The bottom line is that the health and happiness of you and your family will generally benefit by sleeping in total darkness, and it’s important to do as much as you can to darken rooms during sleep.
Ciralight Suntracker, original photo on Houzz
Let there be light!
The previous section on sleeping in darkness is all about your eyes expecting a lack of light at night as a biological necessity. But the same goes for daytime. Just as your eyes expect darkness at night, they expect sunlight during the day.
Australian National University researchers have explained radically divergent rates of childhood nearsightedness to the amount of direct sun exposure received by the kids. They found, for example, that nearly 90 percent of children in Singapore have myopia and spend an average of 30 minutes outside every day. Children in Australia, however, suffer from much lower rates of myopia — just 10 percent — but spend an average of three hours outdoors each day.
Scientists believe that developing eyes in young children need the body to produce dopamine, which is triggered by direct sunlight going into the eyes.
Meanwhile, there’s an epidemic of vitamin D deficiency in part because people aren’t getting enough direct sunlight. As many as three-quarters of the teen and adult populations in the United States may be deficient in this vitamin. This is bad, because vitamin D deficiency has been linked with increased risk of diabetes, cancer, heart disease, Parkinson’s and other diseases.
Part of our sun deficiency is related to fear of skin cancer. However, what people should fear is any degree of sunburn. According to the Vitamin D Council, your body gets all the exposure it needs for health long before the skin starts to redden. So getting sun in small, frequent doses is healthier and less risky than avoiding the sun part of the year, then getting occasionally sunburned.
The takeaway here is that most people living outside the tropics just aren’t getting enough sunshine. And the best way to get sun is in small doses very frequently.
Let the sun shine in
For example, where to invest on home improvement? Retile the bathroom or install skylights? Buy an expensive new TV and home-entertainment system or playground equipment in the backyard? Replace a wall with drywall or floor-to-ceiling glass windows? Add a pool table or a pool?

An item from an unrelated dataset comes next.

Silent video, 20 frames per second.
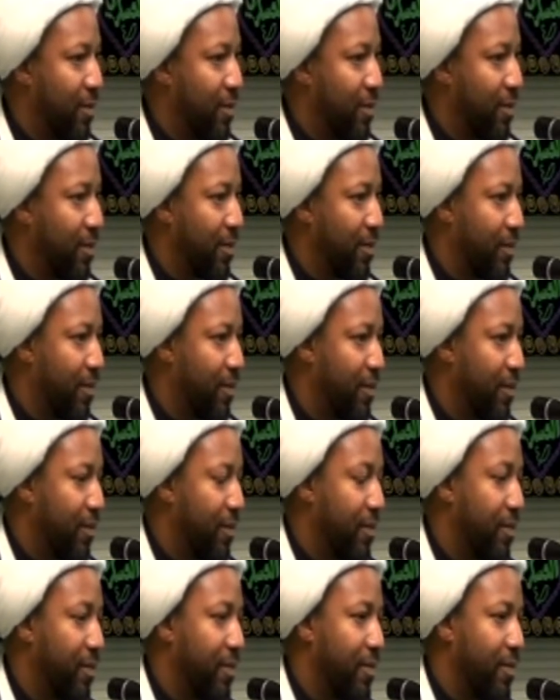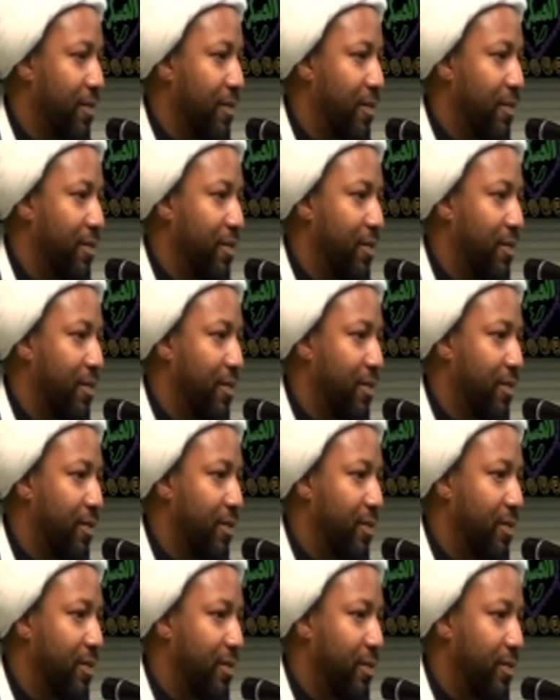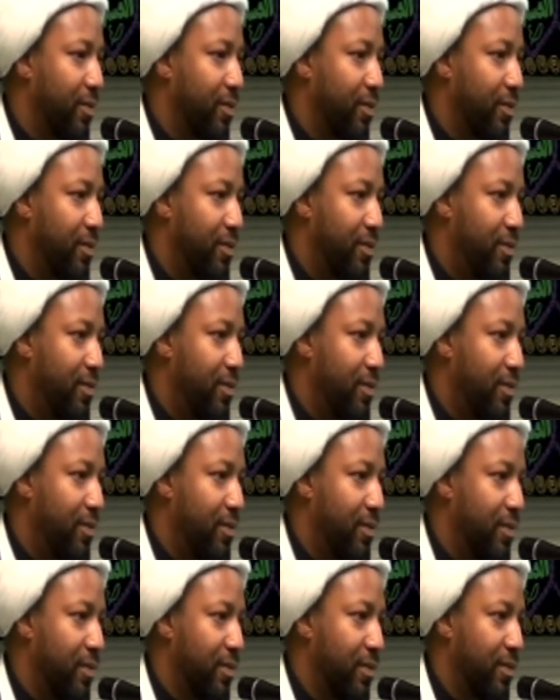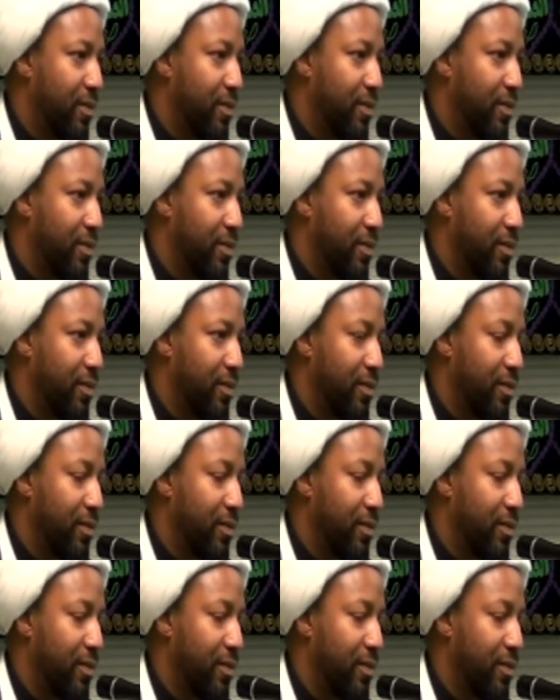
[no speech]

One interesting possible upgrade is a “smart” skylight called the Ciralight Suntracker. With a typical skylight, a patch of sunlight is cast on the floor or wall of your home, and moves throughout the day as the sun moves. The Suntracker uses GPS, and mirrors track the sun throughout the day and bounce it directly down onto a diffuser. So as long as the sun is up, the skylight is capturing all available sunlight and beaming it into the house in a way that maximizes light. Most Ciralight customers are industrial or retail companies, but the company also offers home installation. The price is about $1,100 to adapt a commercial unit for a residence, and they’re working on a 2-foot-square model for homes (price to be announced).
Science is telling us that lighting decisions can have far-ranging consequences for our happiness and well-being. Investing in darker nights and sunnier days may be the brightest idea for your family’s health.